◆ **TASK BRIEF**
Return the records that follow unaltered. Omit every picture.
GIVEN RECORDS Block Start
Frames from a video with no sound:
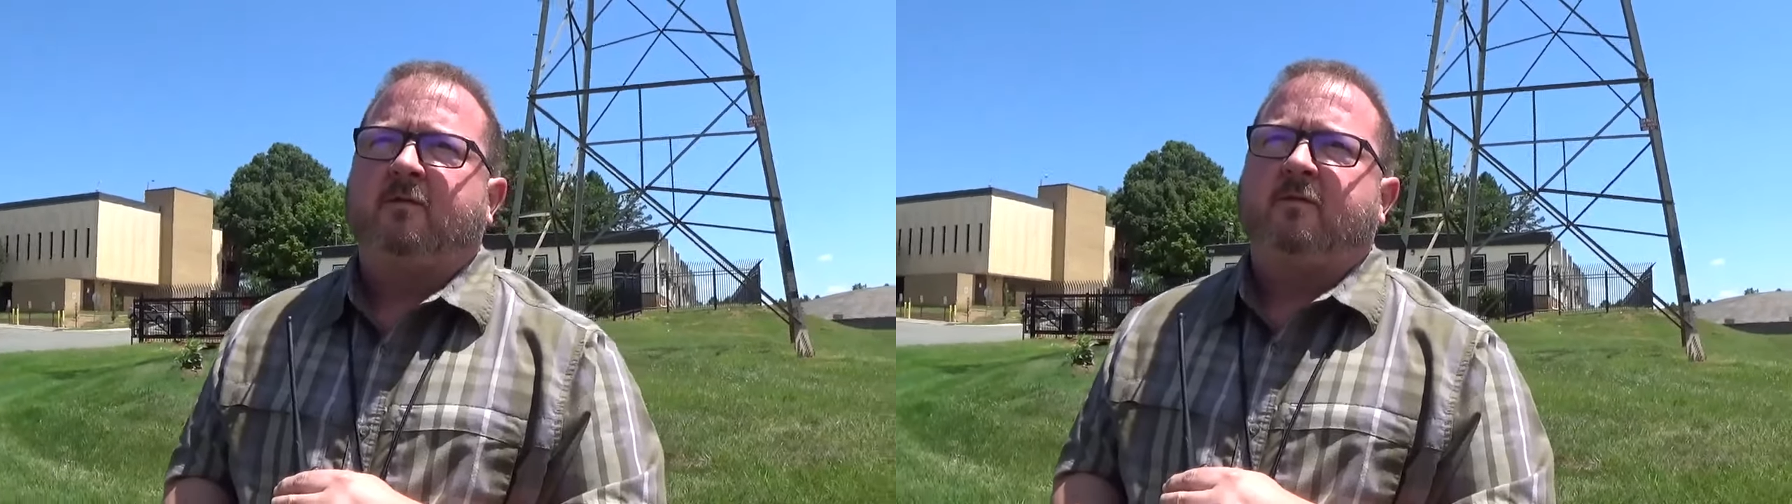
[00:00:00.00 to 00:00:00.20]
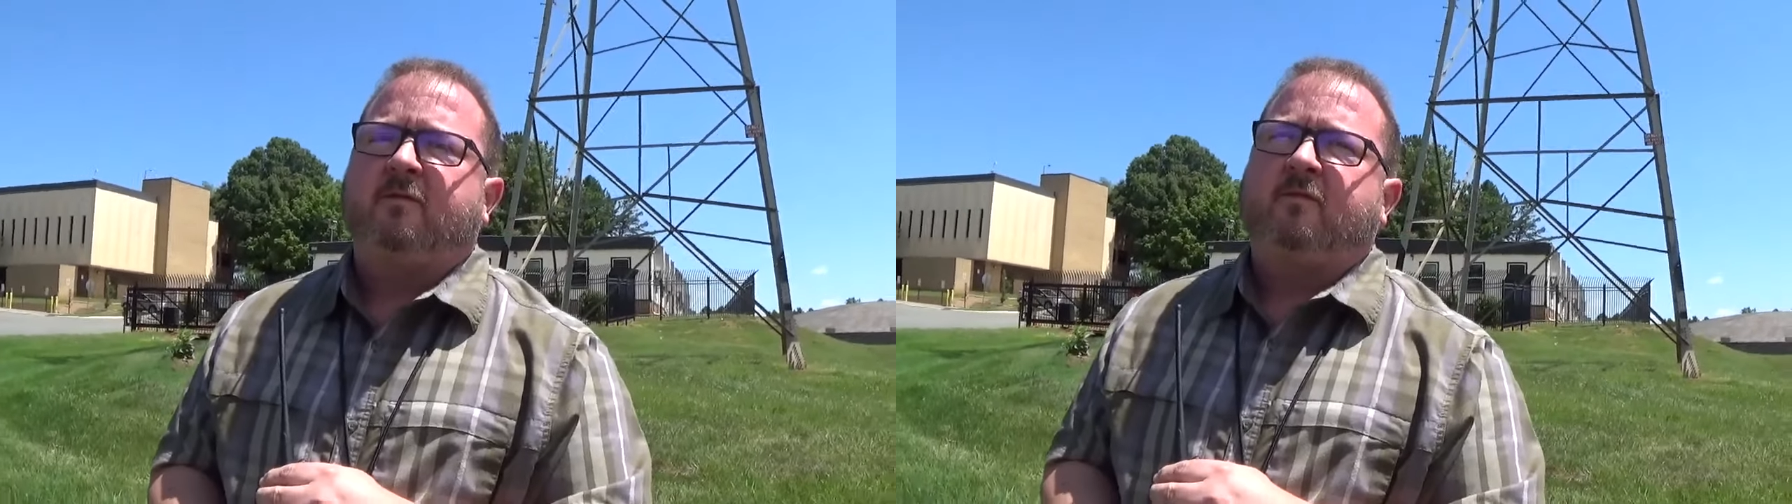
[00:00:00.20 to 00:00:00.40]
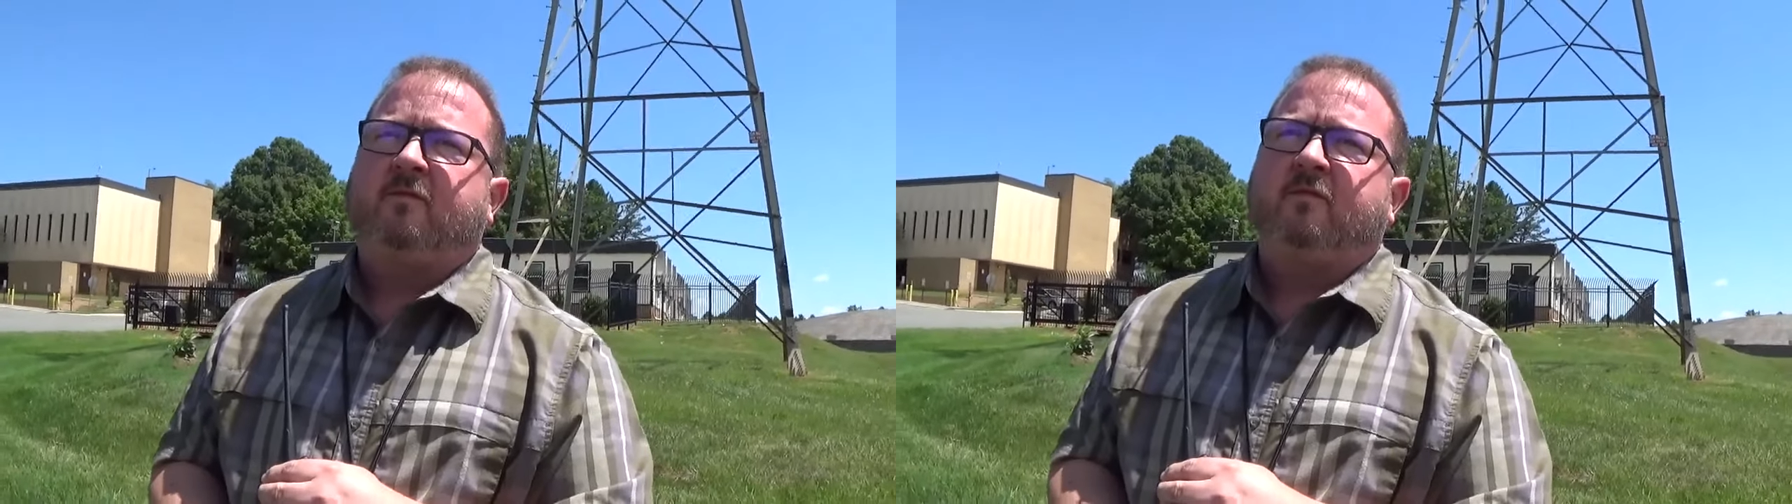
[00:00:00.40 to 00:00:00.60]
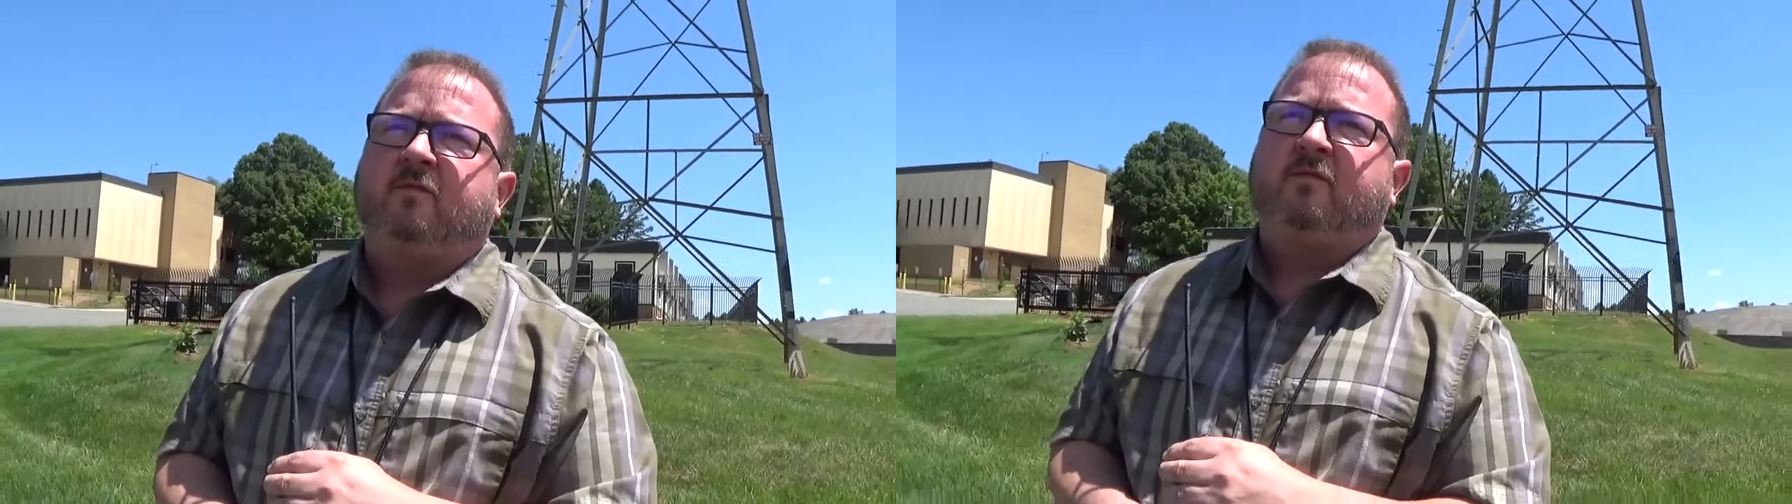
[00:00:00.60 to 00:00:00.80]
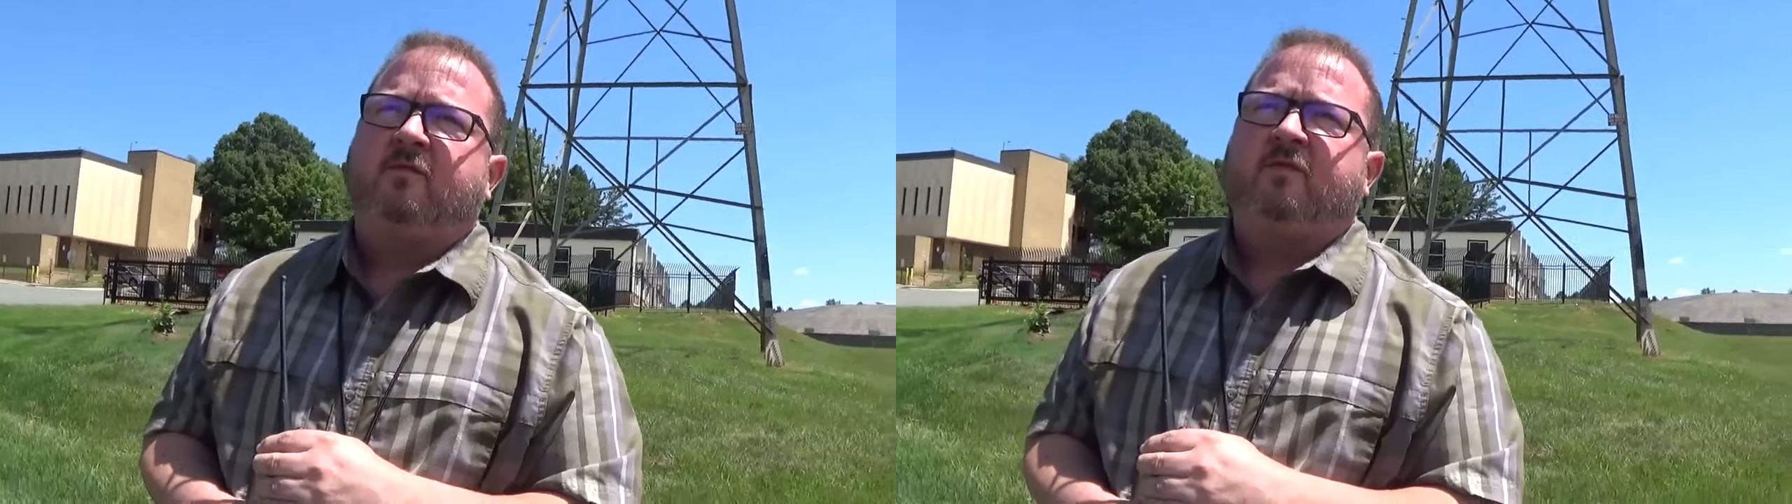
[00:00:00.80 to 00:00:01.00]
breaking
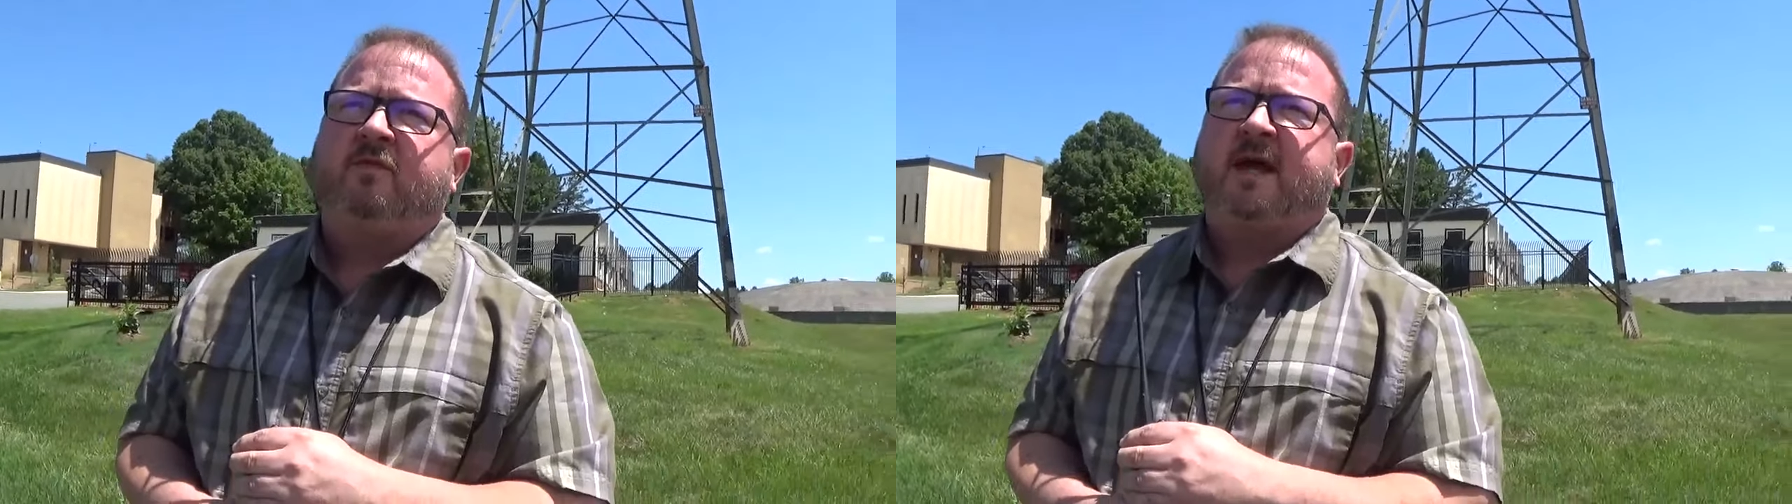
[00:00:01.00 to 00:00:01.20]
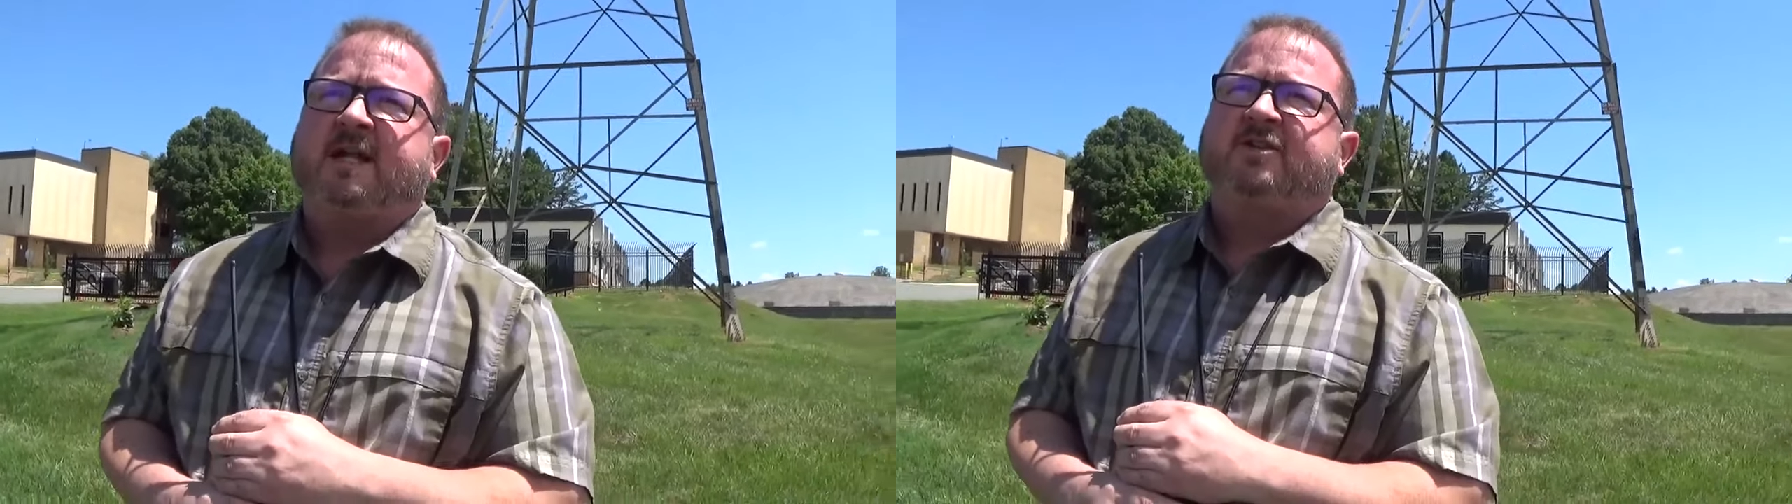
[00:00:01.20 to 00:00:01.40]
the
GIVEN RECORDS Block End
◆ **ANSWER AREA**
Frames from a video with no sound:
[00:00:00.00 to 00:00:00.20]
[00:00:00.20 to 00:00:00.40]
[00:00:00.40 to 00:00:00.60]
[00:00:00.60 to 00:00:00.80]
[00:00:00.80 to 00:00:01.00]
breaking
[00:00:01.00 to 00:00:01.20]
[00:00:01.20 to 00:00:01.40]
the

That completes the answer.